No movement again early this morning in the bond and MBS markets but losing some ground at 9:30. The 1.86% 10 yr wall has held since March 24th, no additional improvement but equally no selling. Greece is in the headlights; after a few months of not much interest in Greece markets are now fully focused on Greek debt discussions with varying fears and concerns. Another critical meeting set for Friday, the government looking under every rock to find more money ordering local governments to transfer funds to the central bank will keep the country afloat until the end of May. The new Greek government an anti-austerity coalition government has repeatedly expressed confidence that a deal to free bailout disbursements was imminent, however so far they appear to be fooling themselves as the IMF and EU officials are not nearly so confident. The ultimate question is, if Greece defaults and has to exit the EU will it lead to more EU countries defaulting and leaving, destroying the EU as currently constructed. The European Central Bank is studying measures to rein in emergency funding for Greek banks as resistance to further aiding the country’s stricken lenders grows among policy makers, people with knowledge of the discussions said.
There are no data points again today. The bond and mortgage markets opened flat again while early trading in US stock indexes pointed to another positive open this morning. Q1 earnings also in play with most reports so far as good or better than expected. In the old normal the bond markets would be pressured on improving stocks; these days with global economic issues somewhat trumping the domestic conditions the bond market isn’t seeing any selling as investors continue worrying over world economic events. China in the last two market days caused additional confusion with two announcements; Friday opening the door to make it easier for investors to short their stock markets on concerns a bubble may be forming. Yesterday lowering bank reserve requirements to push more lending to consumers and businesses.

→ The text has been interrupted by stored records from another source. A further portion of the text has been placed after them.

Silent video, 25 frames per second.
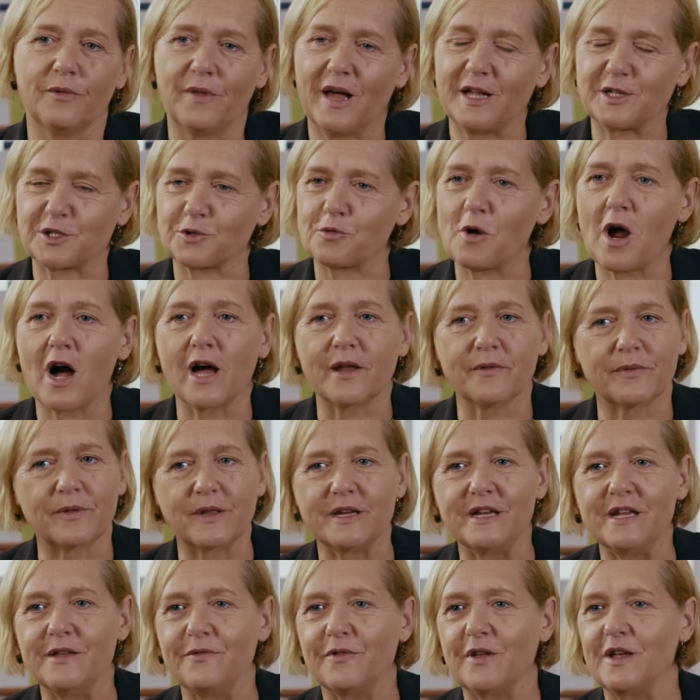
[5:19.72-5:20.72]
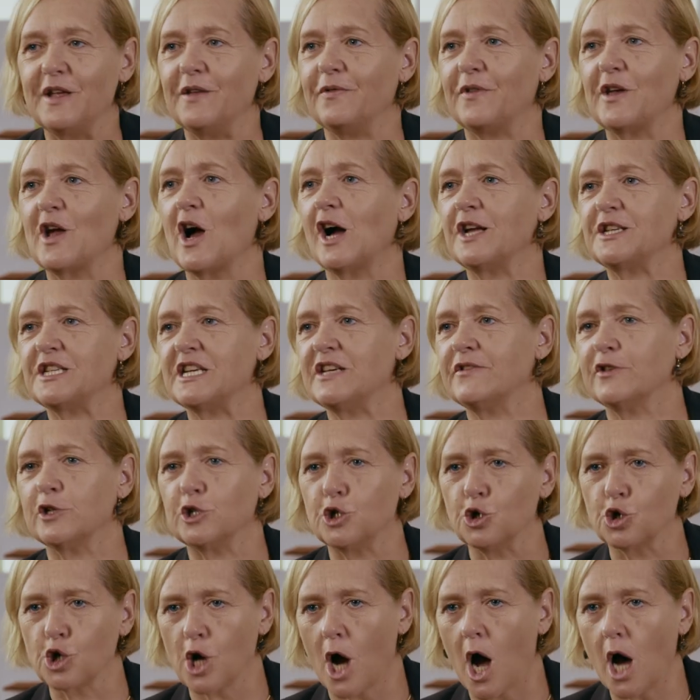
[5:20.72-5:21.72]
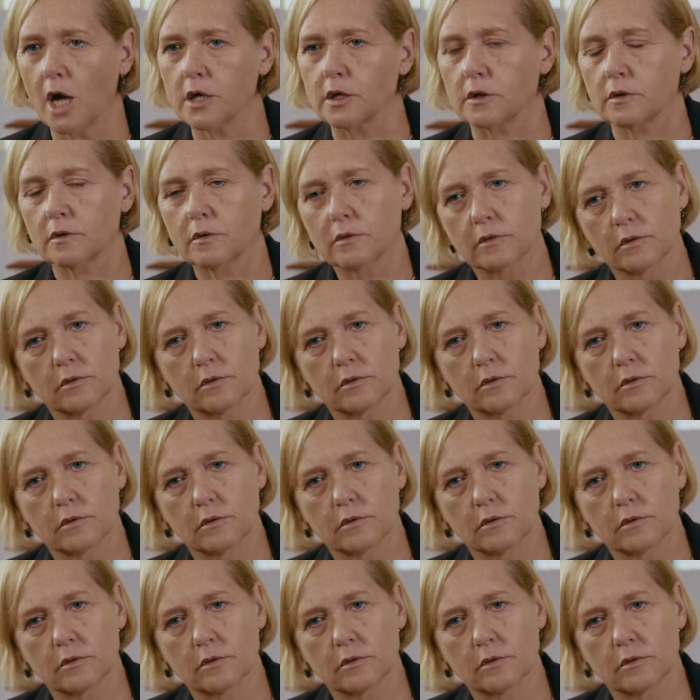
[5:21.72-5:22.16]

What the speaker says: Well, that's right. The idea that you can't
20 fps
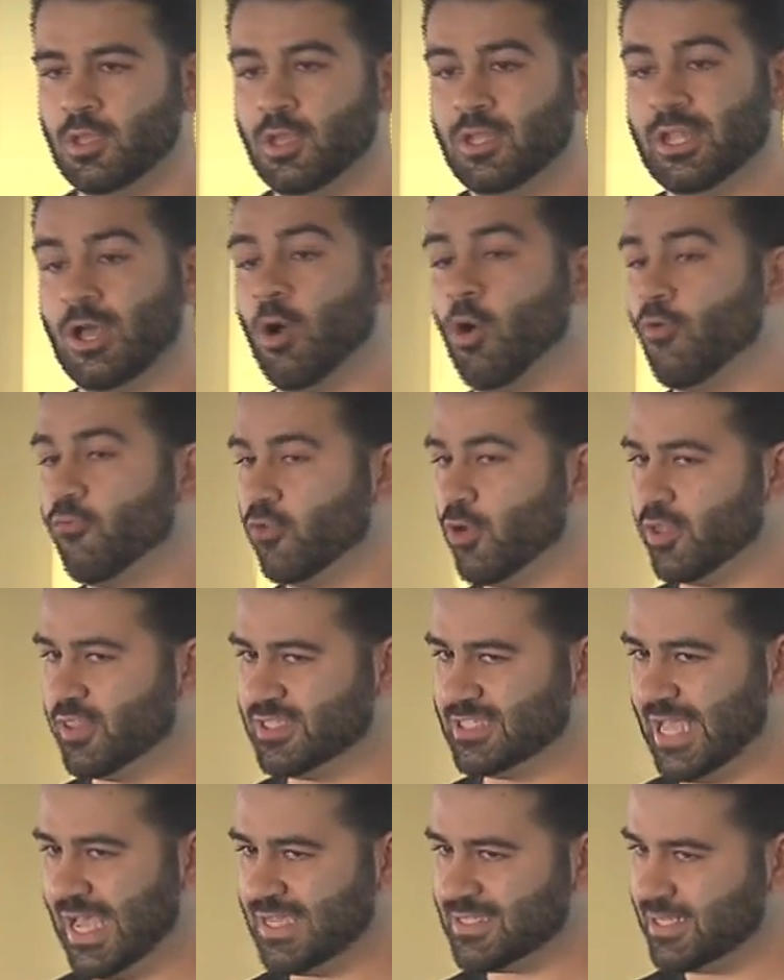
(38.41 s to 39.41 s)
Now, overall,
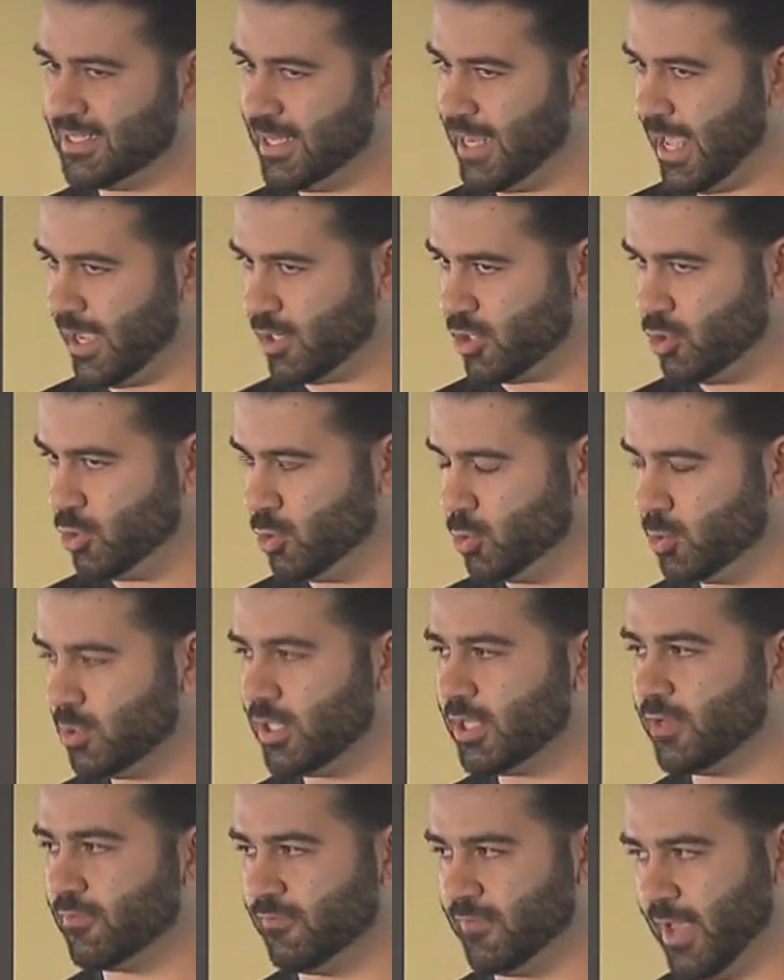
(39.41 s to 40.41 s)
this has a net
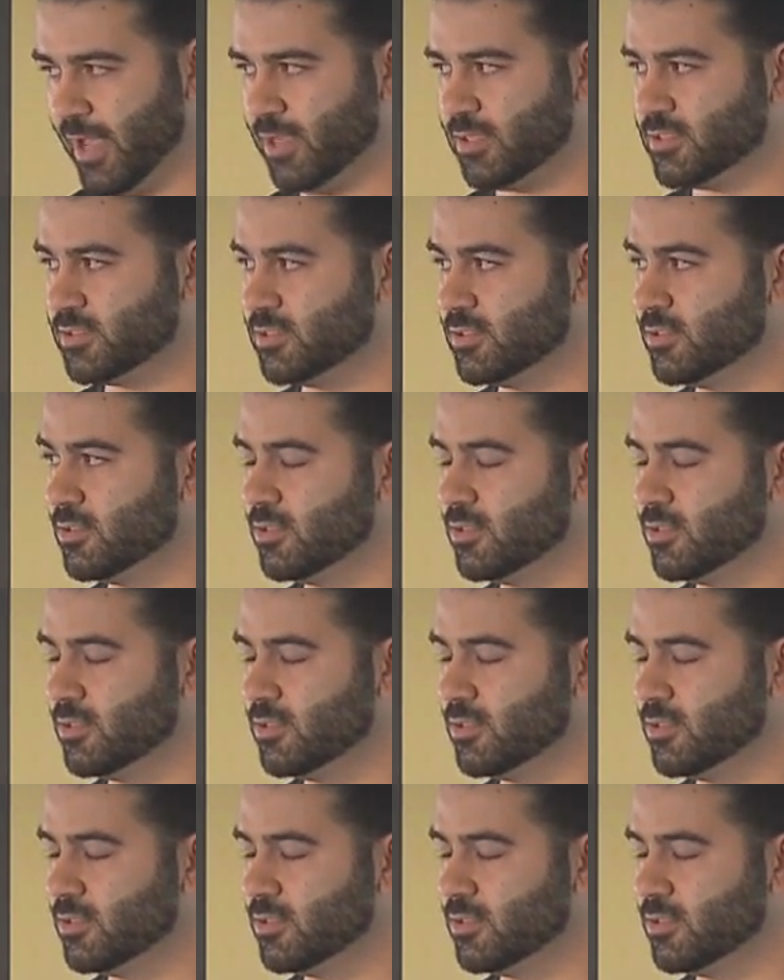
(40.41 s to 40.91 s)
cooling effect,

The Fed also in play for investors attempting to handicap when the Fed will begin increasing interest rates. When is the guessing game; not in June in our view and possibly no increase this year pending the economy’s performance in the next two months. Even when the Fed starts Fed officials including Yellen have made in clear (as clear as the Fed can) that the pace of increase will be slow; meaning the Fed isn’t about to raise the FF rate at each successive meeting after it starts. Yesterday William C. Dudley stressed that once they start to lift rates above zero, “we will simply be moving from an extremely accommodative monetary policy to one that is only slightly less so.” Last week Atl. Fed President Dennis Lockhart saying, “I would lean to a little later versus a little earlier.” The timing and pace of increases depends entirely on economic performance and inflation expectations; all the talk and all the forecasts depend solely on those two things.
The DJIA opened +65, NASDAQ +36, S&P +9. 10 yr at 9:30 1.90% +1 bp, 30 yr MBS price -6 bps. By 10:00 the stock indexes lost some of the opening gains.
The 10 and 3.0 FNMA coupon still hanging tough in their respective ranges. Our work is continuing to hold slightly bullish patterns however each day with no improvements at these levels becomes increasingly more concerning. Patience is needed now, as long as the 10 holds at 1.92% on selling the potential remains positive, a move above that rate would change our momentary bullish outlook. The last week the bond market has been influenced more by global news rather than domestic data; tomorrow March existing home sales and Thursday March new home sales will turn traders inward to US economic news. Take a minute or two and look at the charts above, pictures worth a lot more than of my words.